Saturday, July 22, 2006

U.S. no fly list screens Canadians evacuated from Lebanon

When you live next door to a paranoid colossus, it is hard not to get drawn into its fantasy life. Canada has for some months been pondering how to go about generating its own "no fly" list to keep dangerous people off airplanes. Canadian papers now report that the country is making progress -- though its anxious neighbor isn't likely to cheer their results.

OTTAWA (CP) - Being a member of a terrorist organization won't necessarily land someone on Canada's no-fly list, The Canadian Press has learned. Proposed criteria would limit inclusion on the roster to those who pose "an immediate threat to aviation security," say internal briefing notes prepared by Transport Canada.

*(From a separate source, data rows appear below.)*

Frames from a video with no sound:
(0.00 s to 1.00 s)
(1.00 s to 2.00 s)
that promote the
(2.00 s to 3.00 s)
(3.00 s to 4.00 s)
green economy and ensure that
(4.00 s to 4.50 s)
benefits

Draft regulations, disclosed by a source familiar with details of the plan, confirm the no-fly list will be tightly focused and reviewed every 30 days to keep it up to date. ... The source said officials will be surprised if the resulting Canadian list includes more than 1,000 names.

The approach reflects the government's desire to avoid pitfalls experienced in the United States, where the no-fly roster features some 70,000 names.

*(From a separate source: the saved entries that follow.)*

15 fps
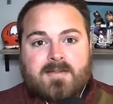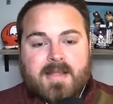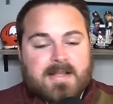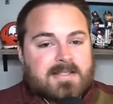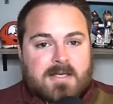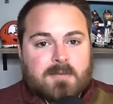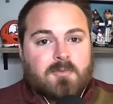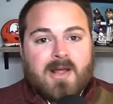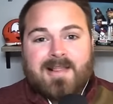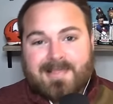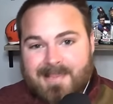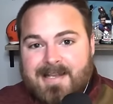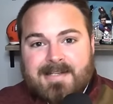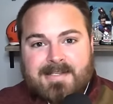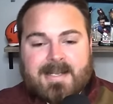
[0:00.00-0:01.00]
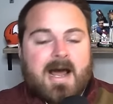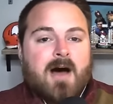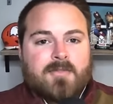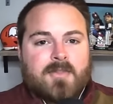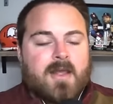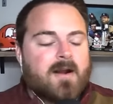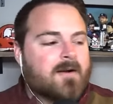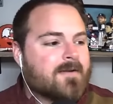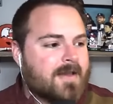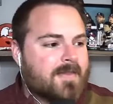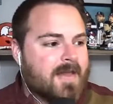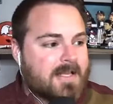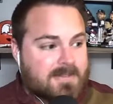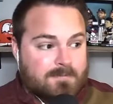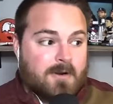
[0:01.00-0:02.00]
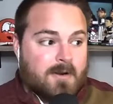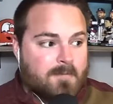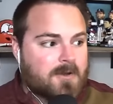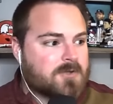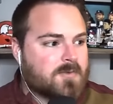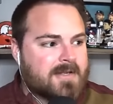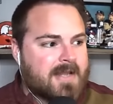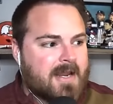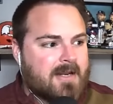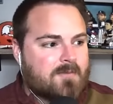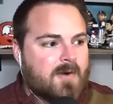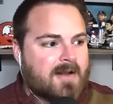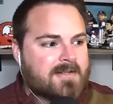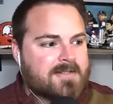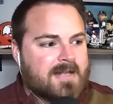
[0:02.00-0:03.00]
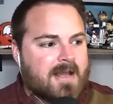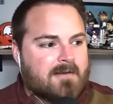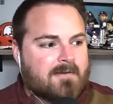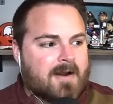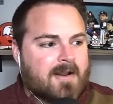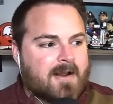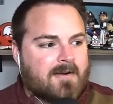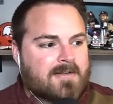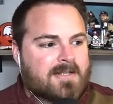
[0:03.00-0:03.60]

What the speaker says: The NCAA leaked it out there, and that's pretty much what Danny White's saying right here.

Somehow I don't think my U.S. government is going to be happy with such a display of sanity. After all, as the Boston Globe pointed out in a recent editorial on the Bushies' "security" theater:

...the list has nabbed more members of Congress than it has terrorists.

Meanwhile, somehow the U.S. no fly list keeps extending its tentacles into Canadian life, despite the government's careful deliberations.

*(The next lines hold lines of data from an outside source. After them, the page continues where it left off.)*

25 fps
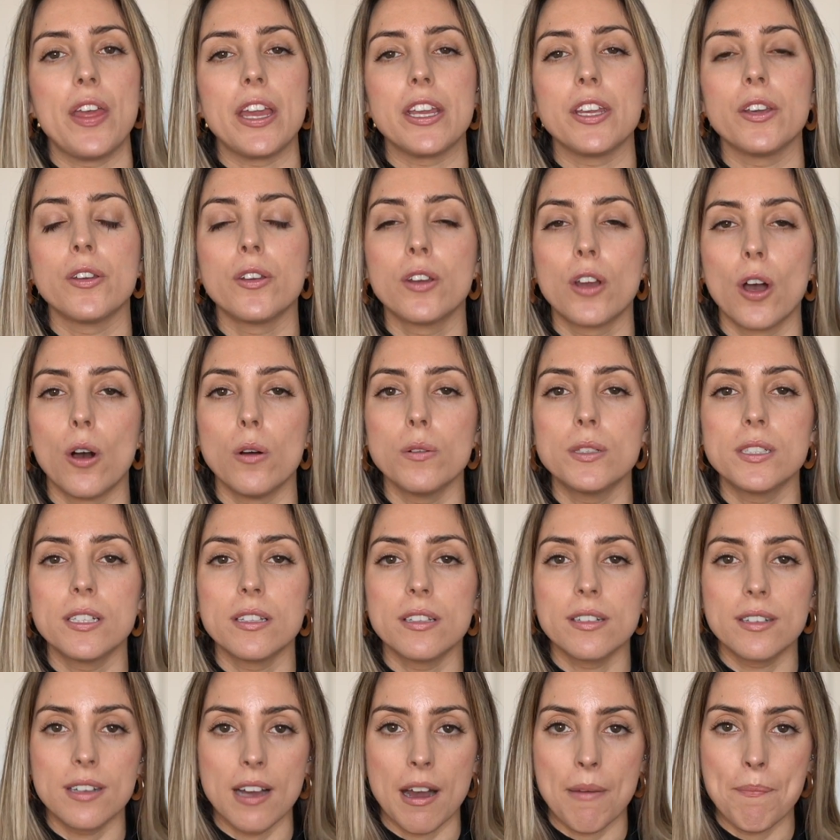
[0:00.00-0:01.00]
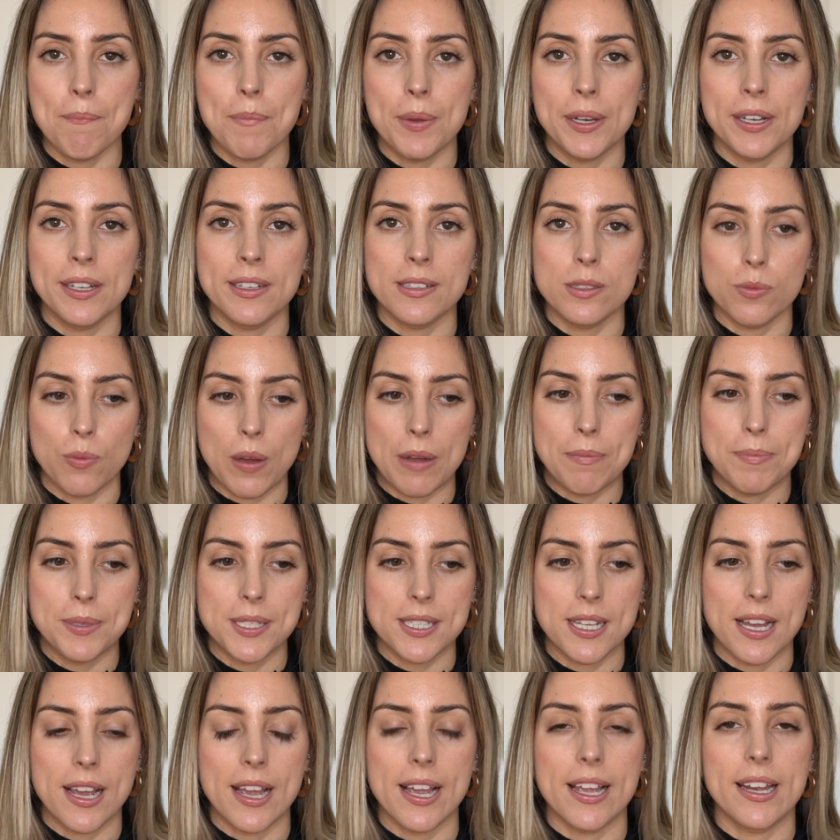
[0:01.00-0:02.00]
that you go to the company's
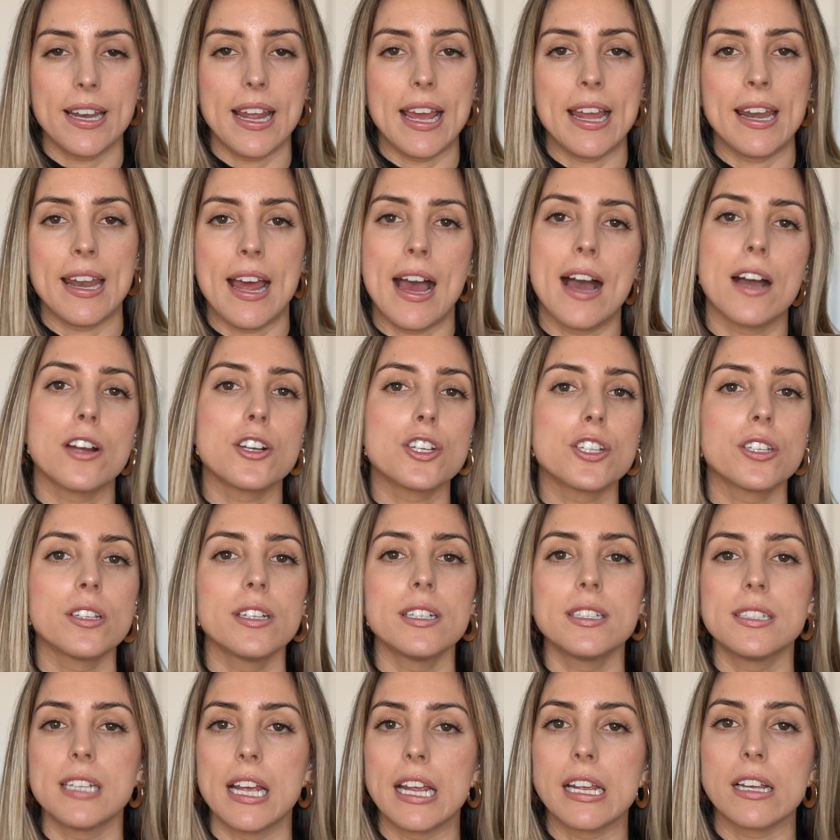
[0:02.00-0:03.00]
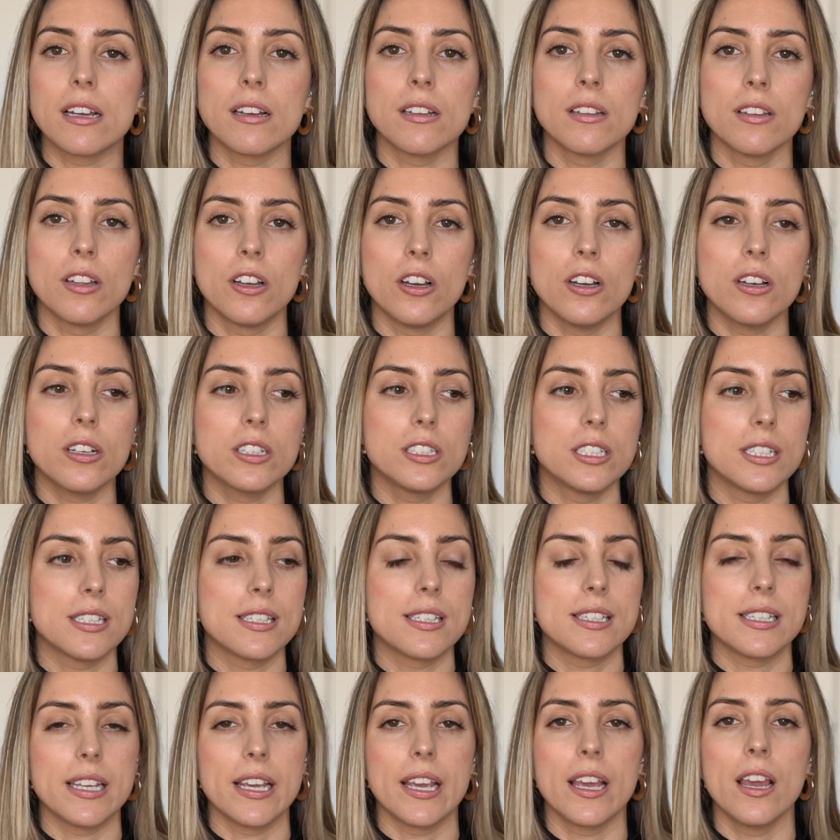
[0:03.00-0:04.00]
website and actually take a look
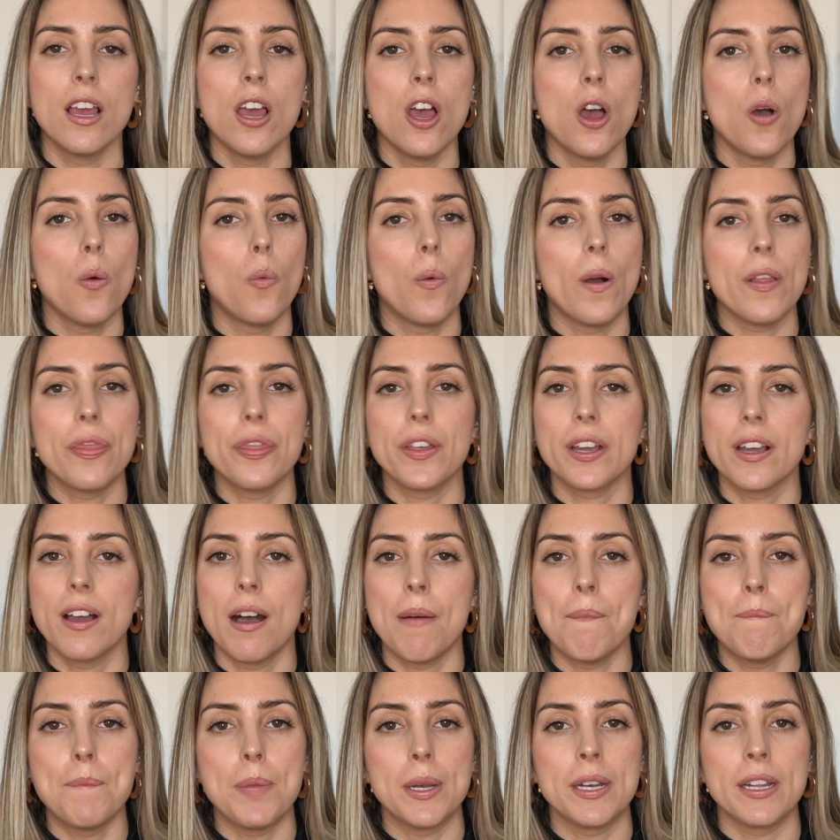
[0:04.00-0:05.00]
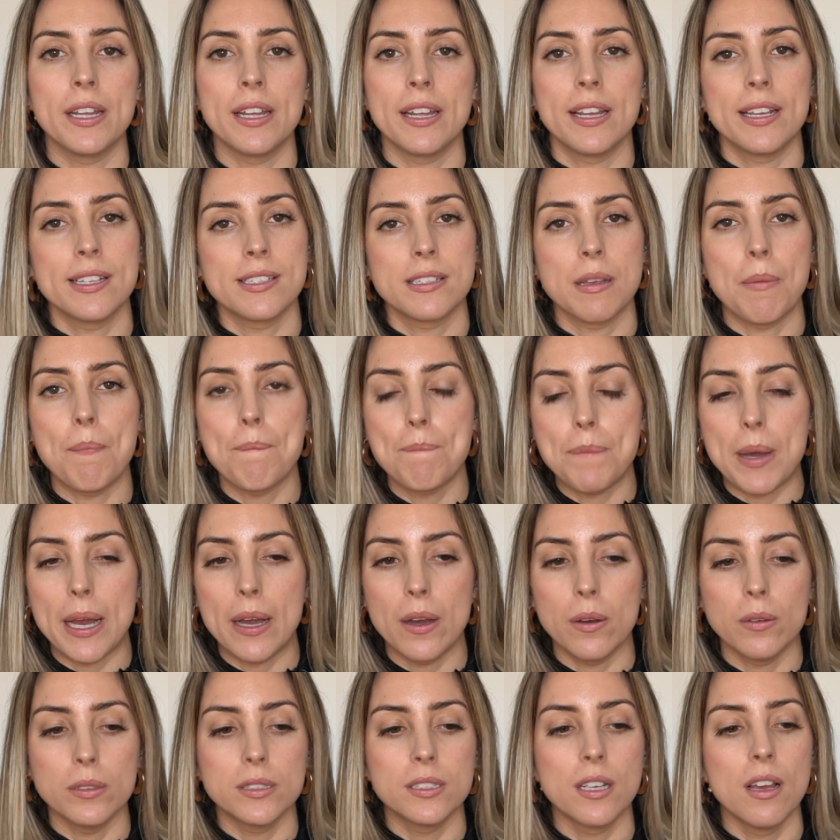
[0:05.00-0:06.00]
to see what the company is
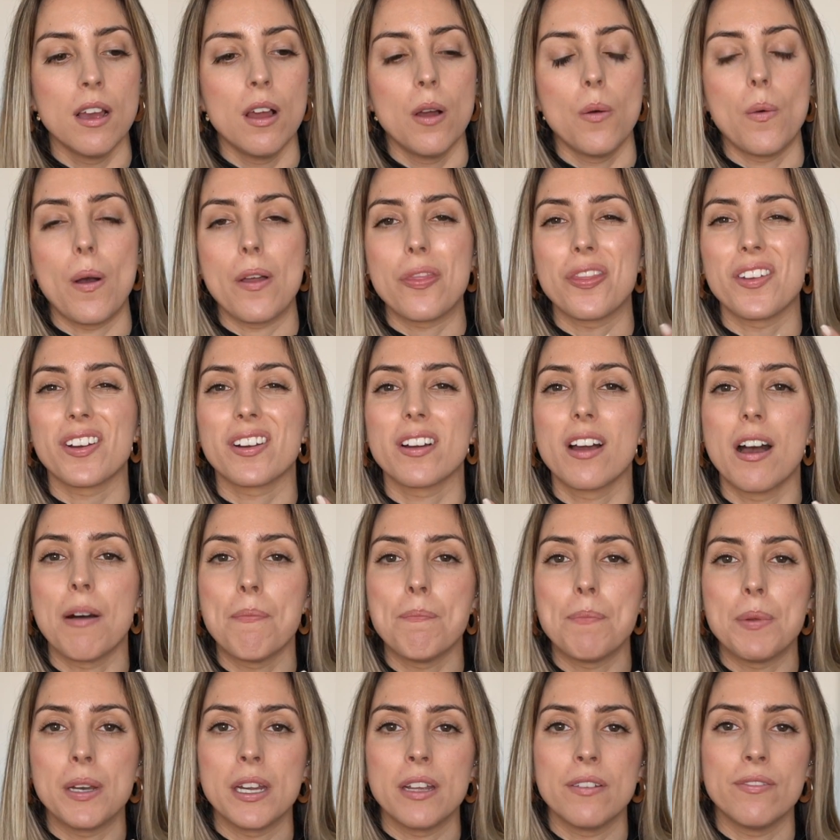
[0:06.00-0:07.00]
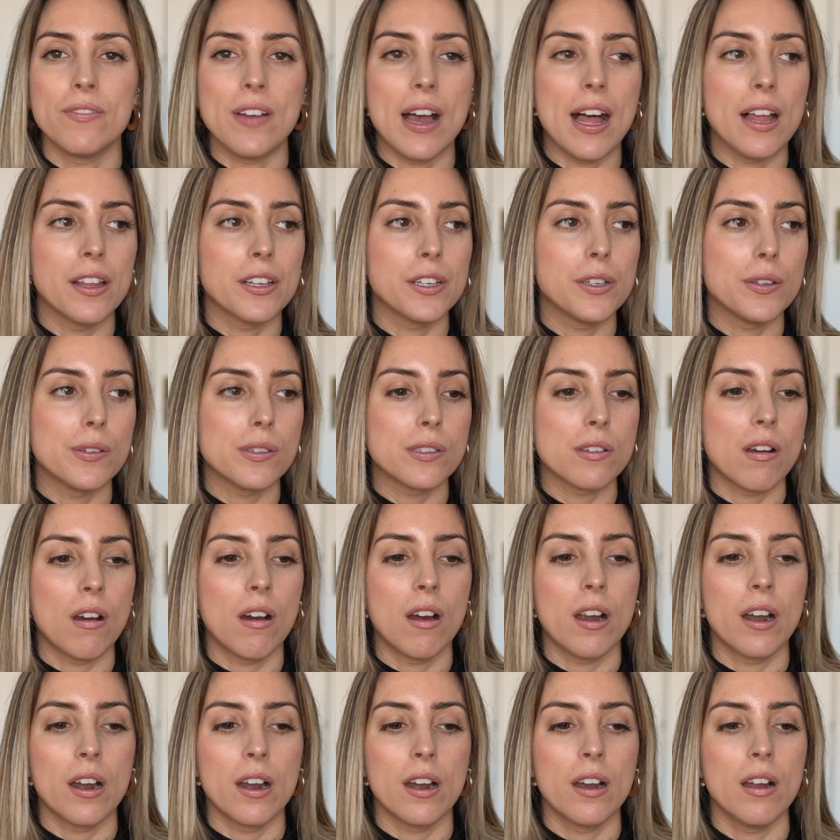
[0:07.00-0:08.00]
about, what their company values
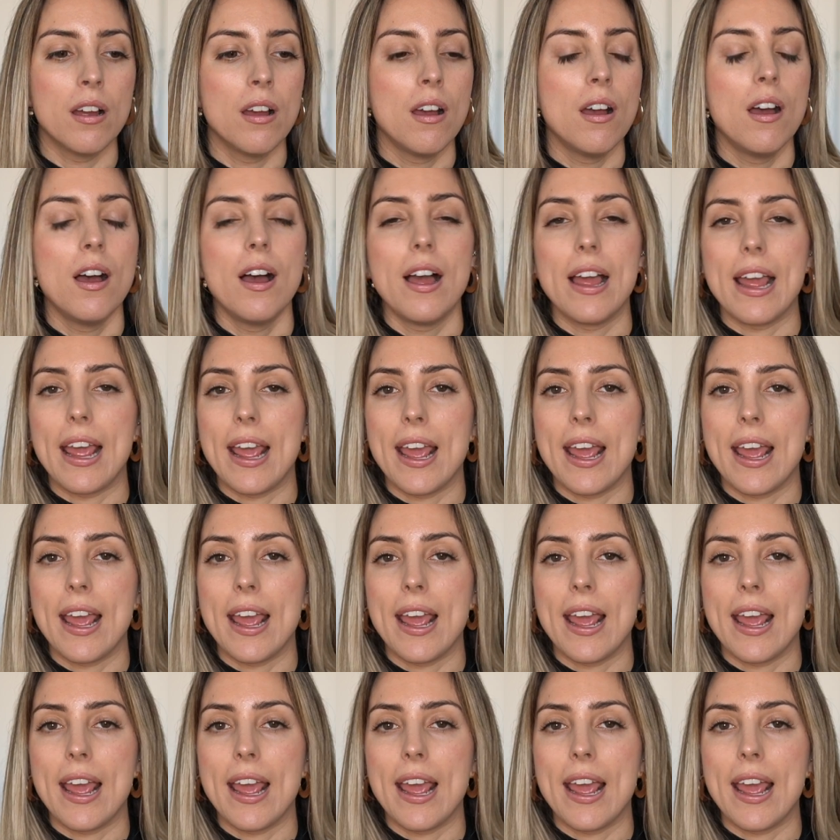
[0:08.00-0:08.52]
are,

Now they are screening evacuees from the Israeli assault on Lebanon (which has killed 8 Canadians.) According to the Ottawa Citizen:

Canadians stranded in Lebanon are expected to face close security screening to ensure an evacuation effort does not inadvertently bring home Hezbollah militants or other terrorism suspects. ...

Although the Department of Foreign Affairs won't discuss security specifics, a source familiar with the department's emergency evacuation procedures says the names of the evacuees would typically be compared to government watch lists to ensure no one poses a threat. The names would be cross-referenced against lists maintained by Citizenship and Immigration Canada, CSIS and the RCMP, as well as names culled from the U.S. no-fly list.

Hell of a time to learn you have one of the thousands of names mistakenly included on the list as the rescue ship pulls away...

1 comment:

Nell said...

Via Chris Floyd, a related story of marshals putting people on the watch list to meet quotas.